Instructions for the task:
The answer must be an exact copy of the records, with no pictures in it.

Dataset entries:
-- Opening Marker --

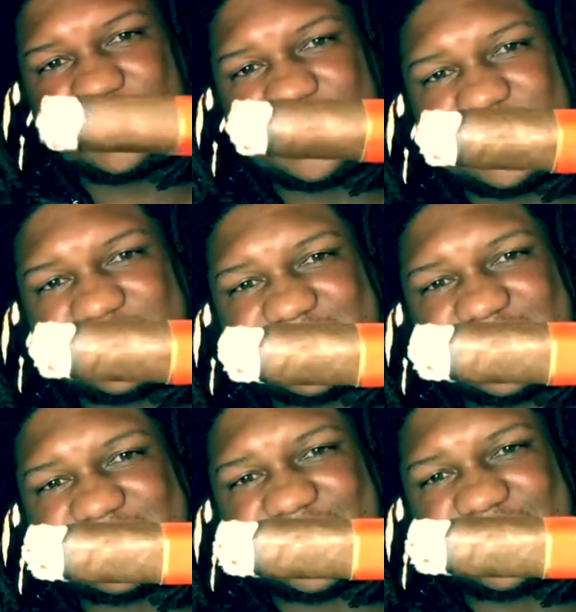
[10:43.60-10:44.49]
get into the
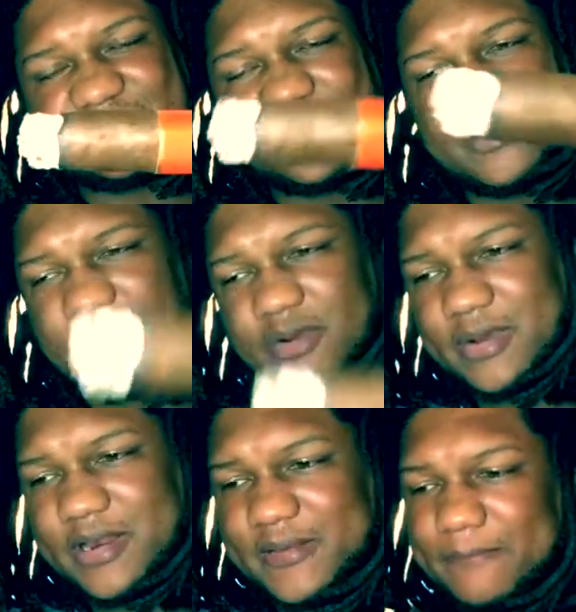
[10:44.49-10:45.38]
second third
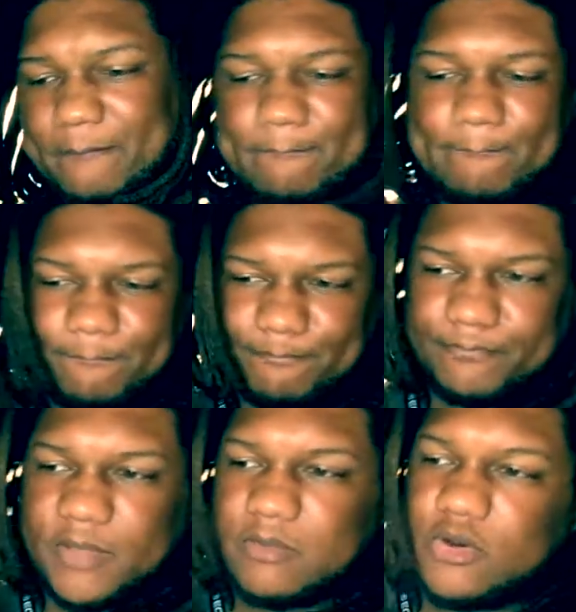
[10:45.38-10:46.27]
already.
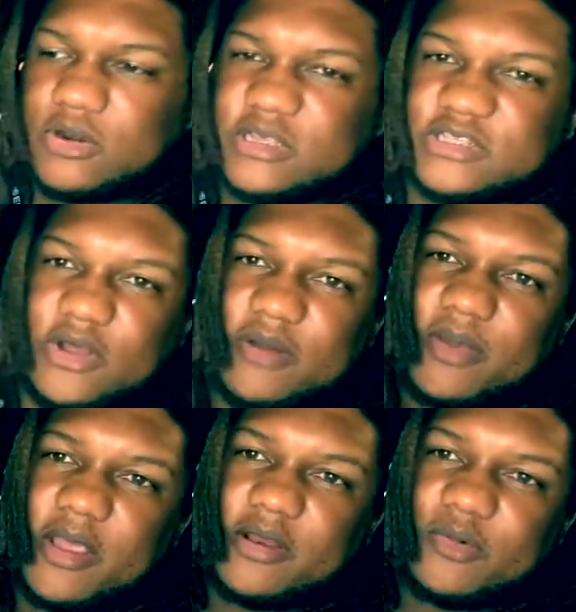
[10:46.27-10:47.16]
I'm going to start
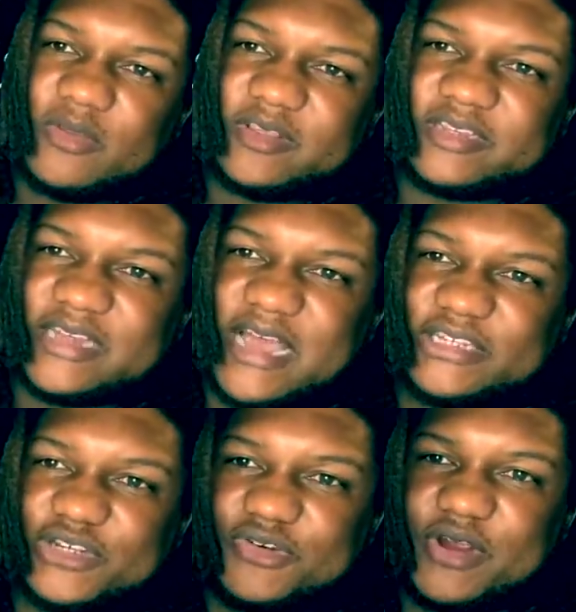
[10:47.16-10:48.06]
pairing it with this
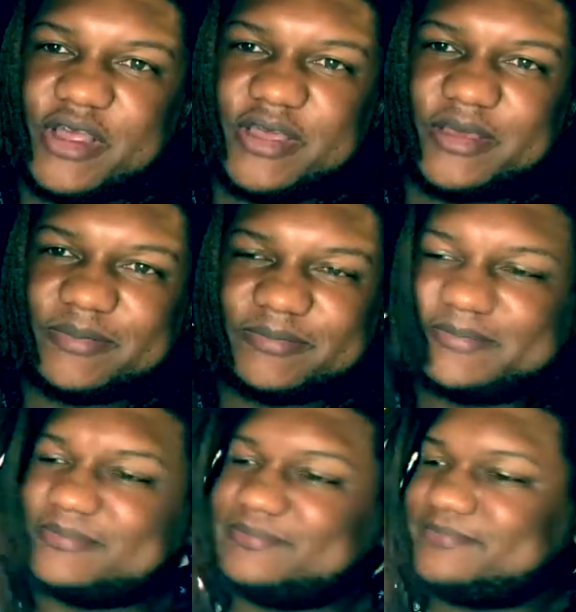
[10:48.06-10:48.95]
Elijah Craig
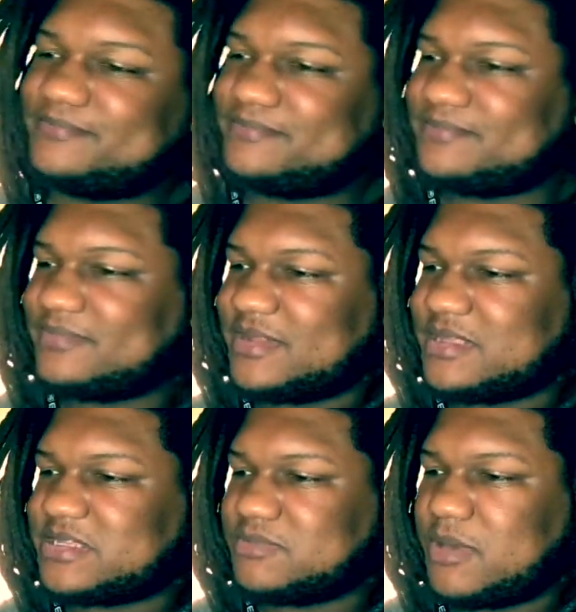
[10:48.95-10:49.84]

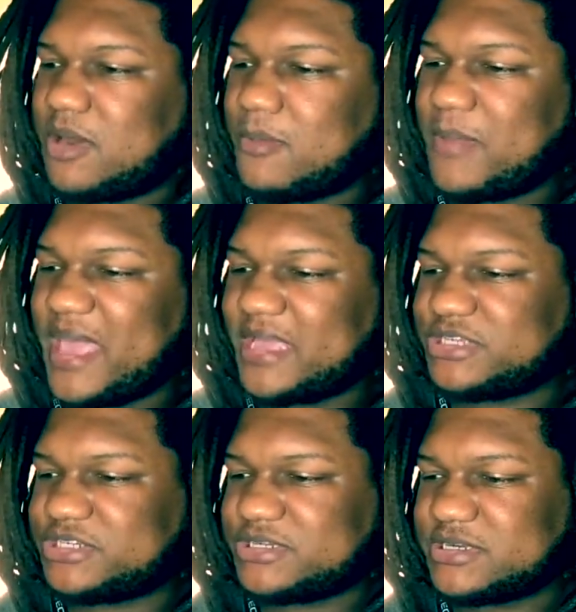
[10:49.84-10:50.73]
small
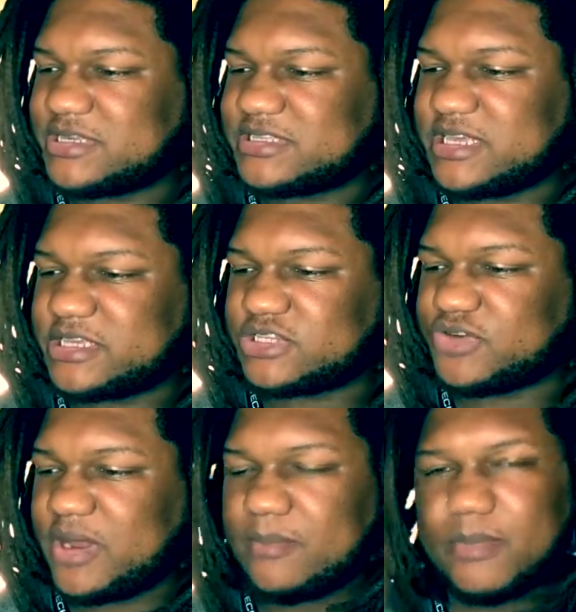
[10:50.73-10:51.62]
batch Kentucky
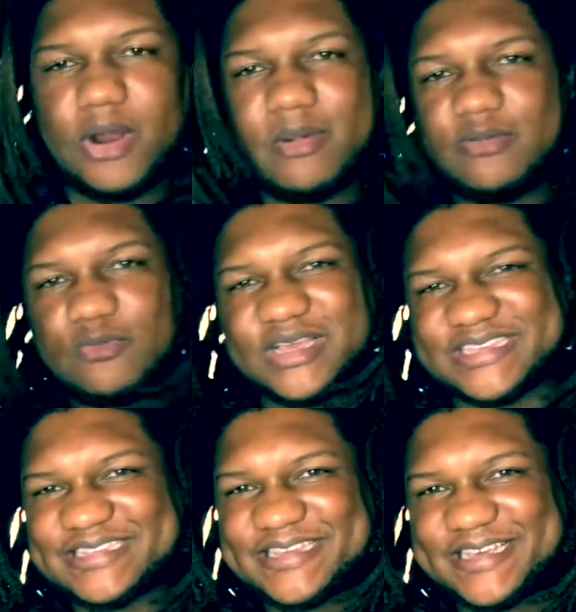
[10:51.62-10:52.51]
Straight Bourbon
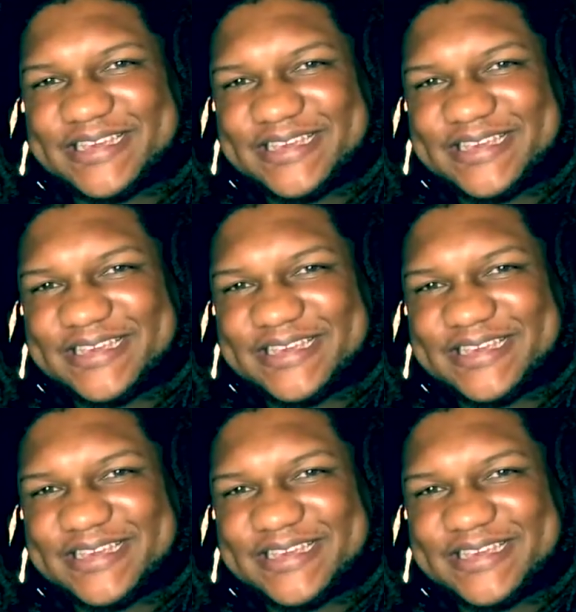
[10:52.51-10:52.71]
Whiskey.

-- Closing Marker --

Solution for this task:
[10:43.60-10:44.49]
get into the
[10:44.49-10:45.38]
second third
[10:45.38-10:46.27]
already.
[10:46.27-10:47.16]
I'm going to start
[10:47.16-10:48.06]
pairing it with this
[10:48.06-10:48.95]
Elijah Craig
[10:48.95-10:49.84]

[10:49.84-10:50.73]
small
[10:50.73-10:51.62]
batch Kentucky
[10:51.62-10:52.51]
Straight Bourbon
[10:52.51-10:52.71]
Whiskey.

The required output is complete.